From db3e13965a18b34c5be9be9cd182a507b48f0726 Mon Sep 17 00:00:00 2001
From: kunlunl <kunlunl@nvidia.com>
Date: Wed, 28 Aug 2024 01:24:15 -0700
Subject: [PATCH 1/2] Add preserve_high_precision_init_val to fp8_model_init

Signed-off-by: kunlunl <kunlunl@nvidia.com>
---
 qa/L0_pytorch_unittest/test.sh            |  1 +
 tests/pytorch/test_fp8_model_init.py      | 68 +++++++++++++++++++++++
 transformer_engine/pytorch/fp8.py         | 29 +++++++++-
 transformer_engine/pytorch/module/base.py | 23 +++++++-
 4 files changed, 119 insertions(+), 2 deletions(-)

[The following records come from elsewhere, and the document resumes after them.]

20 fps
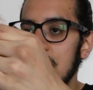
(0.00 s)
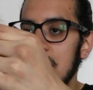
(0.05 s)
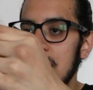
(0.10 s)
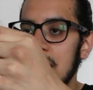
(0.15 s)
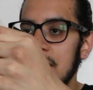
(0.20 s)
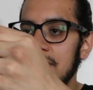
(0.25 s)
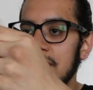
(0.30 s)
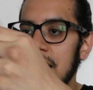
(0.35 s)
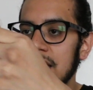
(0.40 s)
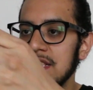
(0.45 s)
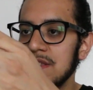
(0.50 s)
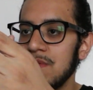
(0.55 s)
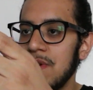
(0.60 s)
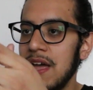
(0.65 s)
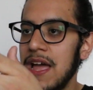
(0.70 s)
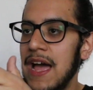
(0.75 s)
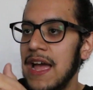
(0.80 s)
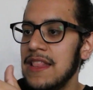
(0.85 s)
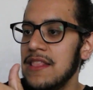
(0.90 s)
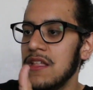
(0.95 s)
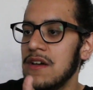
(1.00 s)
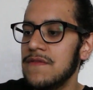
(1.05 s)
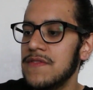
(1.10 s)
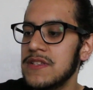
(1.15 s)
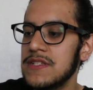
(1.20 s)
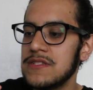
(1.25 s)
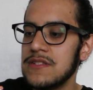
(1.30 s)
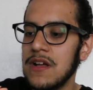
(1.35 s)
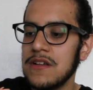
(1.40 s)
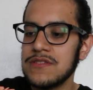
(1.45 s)
And that's why I love
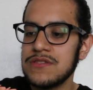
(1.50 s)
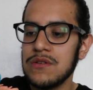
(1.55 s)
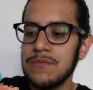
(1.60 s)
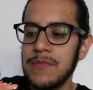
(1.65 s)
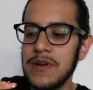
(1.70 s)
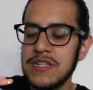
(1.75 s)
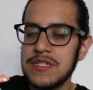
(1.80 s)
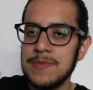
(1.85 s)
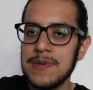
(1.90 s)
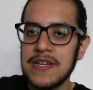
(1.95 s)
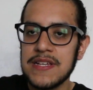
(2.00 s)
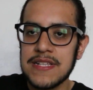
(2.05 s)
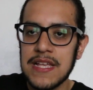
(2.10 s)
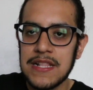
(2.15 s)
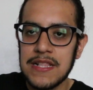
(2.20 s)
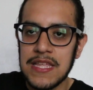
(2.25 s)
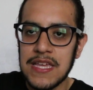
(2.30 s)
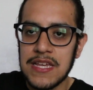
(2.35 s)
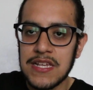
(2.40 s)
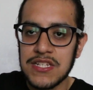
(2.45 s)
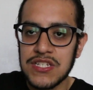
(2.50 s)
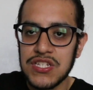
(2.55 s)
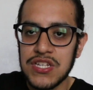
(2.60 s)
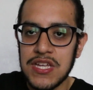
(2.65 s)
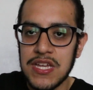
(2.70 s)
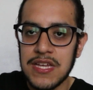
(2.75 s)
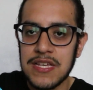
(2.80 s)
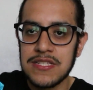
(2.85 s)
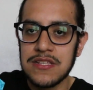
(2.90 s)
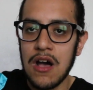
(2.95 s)
this doll so much, because I think
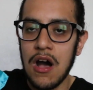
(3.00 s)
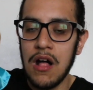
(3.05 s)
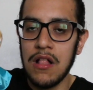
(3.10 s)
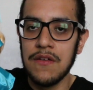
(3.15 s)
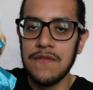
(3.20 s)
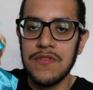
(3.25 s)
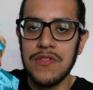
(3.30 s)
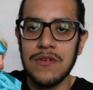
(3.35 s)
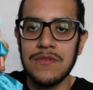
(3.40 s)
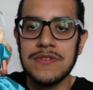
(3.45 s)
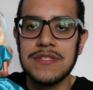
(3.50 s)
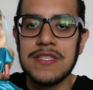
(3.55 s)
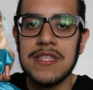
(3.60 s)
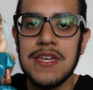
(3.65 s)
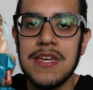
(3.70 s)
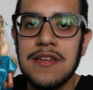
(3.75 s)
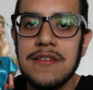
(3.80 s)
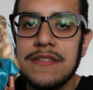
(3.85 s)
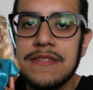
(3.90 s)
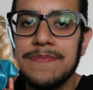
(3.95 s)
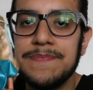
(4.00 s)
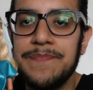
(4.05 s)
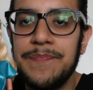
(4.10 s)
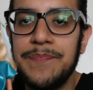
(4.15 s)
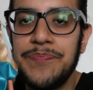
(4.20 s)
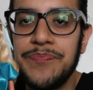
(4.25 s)
she is all of those things.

 create mode 100644 tests/pytorch/test_fp8_model_init.py

diff --git a/qa/L0_pytorch_unittest/test.sh b/qa/L0_pytorch_unittest/test.sh
index e6ccf3b82f..e9196a0010 100644
--- a/qa/L0_pytorch_unittest/test.sh
+++ b/qa/L0_pytorch_unittest/test.sh
@@ -23,3 +23,4 @@ pytest -v -s $TE_PATH/tests/pytorch/test_fused_optimizer.py
 pytest -v -s $TE_PATH/tests/pytorch/test_multi_tensor.py
 pytest -v -s $TE_PATH/tests/pytorch/test_fusible_ops.py
 pytest -v -s $TE_PATH/tests/pytorch/test_fusible_ops_distributed.py
+pytest -v -s $TE_PATH/tests/pytorch/test_fp8_model_init.py
diff --git a/tests/pytorch/test_fp8_model_init.py b/tests/pytorch/test_fp8_model_init.py
new file mode 100644
index 0000000000..4cce7ef816
--- /dev/null
+++ b/tests/pytorch/test_fp8_model_init.py
@@ -0,0 +1,68 @@
+# Copyright (c) 2022-2024, NVIDIA CORPORATION & AFFILIATES. All rights reserved.
+#
+# See LICENSE for license information.
+
+import pytest
+import torch
+
+import transformer_engine.pytorch as te
+from transformer_engine.pytorch.float8_tensor import Float8Tensor
+from transformer_engine.pytorch.fp8 import FP8GlobalStateManager, fp8_model_init
+
+# Check if FP8 is supported
+fp8_available, reason_for_no_fp8 = FP8GlobalStateManager.is_fp8_available()
+
+
+@pytest.mark.skipif(not fp8_available, reason=reason_for_no_fp8)
+class TestFP8ModelInit:
+
+    @staticmethod
+    def setup_class(cls) -> None:
+        # Configure RNG
+        seed = 1234
+        torch.manual_seed(seed)
+        torch.cuda.manual_seed(seed)
+
+    def test_default(self) -> None:
+        """Test default parameters of fp8_model_init"""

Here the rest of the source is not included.